DIRECTIONS
From the records below, please return each line that holds the word "Spoken".

DATA FOR REVIEW
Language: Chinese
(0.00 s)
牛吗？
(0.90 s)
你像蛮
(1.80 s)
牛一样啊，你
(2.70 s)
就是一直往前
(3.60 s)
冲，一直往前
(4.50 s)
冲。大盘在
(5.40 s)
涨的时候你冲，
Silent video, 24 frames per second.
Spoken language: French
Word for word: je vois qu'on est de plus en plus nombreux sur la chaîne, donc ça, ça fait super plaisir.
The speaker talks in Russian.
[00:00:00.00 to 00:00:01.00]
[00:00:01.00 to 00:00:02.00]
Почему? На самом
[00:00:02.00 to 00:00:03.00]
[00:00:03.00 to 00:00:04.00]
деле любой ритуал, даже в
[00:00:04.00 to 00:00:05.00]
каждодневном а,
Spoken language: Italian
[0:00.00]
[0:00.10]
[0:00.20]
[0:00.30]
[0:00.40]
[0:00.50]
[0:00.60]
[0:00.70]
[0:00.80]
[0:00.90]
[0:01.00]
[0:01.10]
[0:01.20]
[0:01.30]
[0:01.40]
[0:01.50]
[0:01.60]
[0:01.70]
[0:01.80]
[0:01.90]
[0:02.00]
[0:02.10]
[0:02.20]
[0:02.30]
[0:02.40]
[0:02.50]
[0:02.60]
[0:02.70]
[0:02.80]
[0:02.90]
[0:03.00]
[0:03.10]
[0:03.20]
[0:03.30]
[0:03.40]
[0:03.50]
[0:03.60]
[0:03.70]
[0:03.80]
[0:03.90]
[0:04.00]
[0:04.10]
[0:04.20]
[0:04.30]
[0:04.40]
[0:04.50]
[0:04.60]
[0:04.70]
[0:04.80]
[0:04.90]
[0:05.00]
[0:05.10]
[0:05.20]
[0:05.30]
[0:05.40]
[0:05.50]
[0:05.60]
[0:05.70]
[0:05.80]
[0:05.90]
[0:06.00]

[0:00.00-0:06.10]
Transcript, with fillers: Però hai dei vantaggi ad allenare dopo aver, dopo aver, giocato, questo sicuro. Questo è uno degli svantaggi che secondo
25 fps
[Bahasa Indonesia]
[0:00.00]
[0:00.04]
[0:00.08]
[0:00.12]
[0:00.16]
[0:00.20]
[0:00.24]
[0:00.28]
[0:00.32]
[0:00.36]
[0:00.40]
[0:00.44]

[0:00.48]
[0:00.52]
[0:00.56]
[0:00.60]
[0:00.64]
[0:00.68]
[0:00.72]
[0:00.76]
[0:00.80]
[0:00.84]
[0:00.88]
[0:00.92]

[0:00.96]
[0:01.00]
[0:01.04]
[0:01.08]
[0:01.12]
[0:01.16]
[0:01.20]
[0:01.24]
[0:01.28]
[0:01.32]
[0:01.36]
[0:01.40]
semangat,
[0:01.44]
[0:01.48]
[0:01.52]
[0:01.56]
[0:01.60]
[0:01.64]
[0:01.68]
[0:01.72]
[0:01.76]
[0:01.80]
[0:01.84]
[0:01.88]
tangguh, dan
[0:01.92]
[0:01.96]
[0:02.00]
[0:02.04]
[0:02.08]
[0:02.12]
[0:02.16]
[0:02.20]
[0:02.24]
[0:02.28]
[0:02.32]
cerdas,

ANSWER SPACE
Spoken language: French
Spoken language: Italian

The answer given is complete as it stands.